A Sun-Times editorial is wrong in arguing that renewable energy will reduce the need for oil imports.
“Wind and solar power provide no alternative for thousands of uses of petroleum that are essential and largely taken for granted,” writes the head of the Illinois Petroleum Resources Board. STNG AP
Last week, the Sun-Times editorial board wrote that “as renewable energy comes online, it will reduce the need for oil imports.” A look at what’s happened in Germany over the past decade proves that conclusion is specious at best.
No country has done more to phase out oil than Germany. But petroleum remains the country’s leading energy source — 35% of the energy mix — a decade after the implementation of its “Energiewende” policy. To meet continued strong demand, Germany imports 98% of the oil it consumes, primarily from Russia. Seventy-eight percent Germany’s energy needs are met by fossil fuels and, as Clean Energy Wire reports, “In the midst of the Energiewende, Germany relies still heavily on imports of fossil fuels.”
Germany is proof positive that renewable energy mandates do little, if anything, to reduce petroleum demand.

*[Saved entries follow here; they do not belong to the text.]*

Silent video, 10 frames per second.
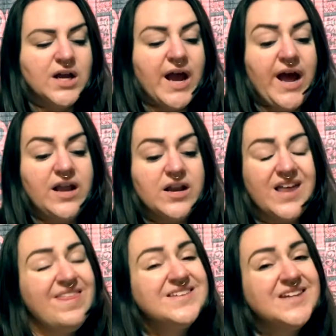And
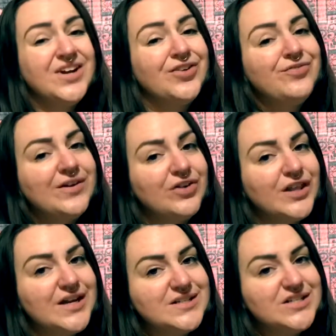that's like her favorite
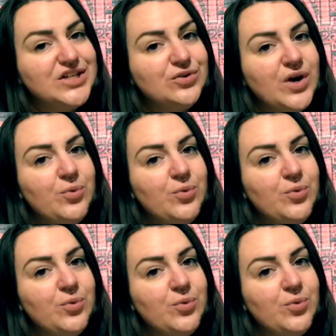thing too,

One reason is the fact wind and solar provide no alternative for the thousands of uses for petroleum that are essential and largely taken for granted. Fifty-five percent of petroleum demand is non-gasoline and 31% occurs outside the transportation sector. More than 6,000 everyday products, including dozens of medical supplies, pharmaceuticals and tech gadgets such as smart phones, are largely petroleum-based. Petrochemicals are even needed to manufacture wind turbines, solar panels and more than 70% of the typical electric car.
We are going to need a lot of oil for decades to come, and it’s better to produce as much of it here as possible rather than rely on other countries for the oil we need. This is not a “deceitful” argument, as the Sun-Times’ editorial board put it — it’s a simple fact.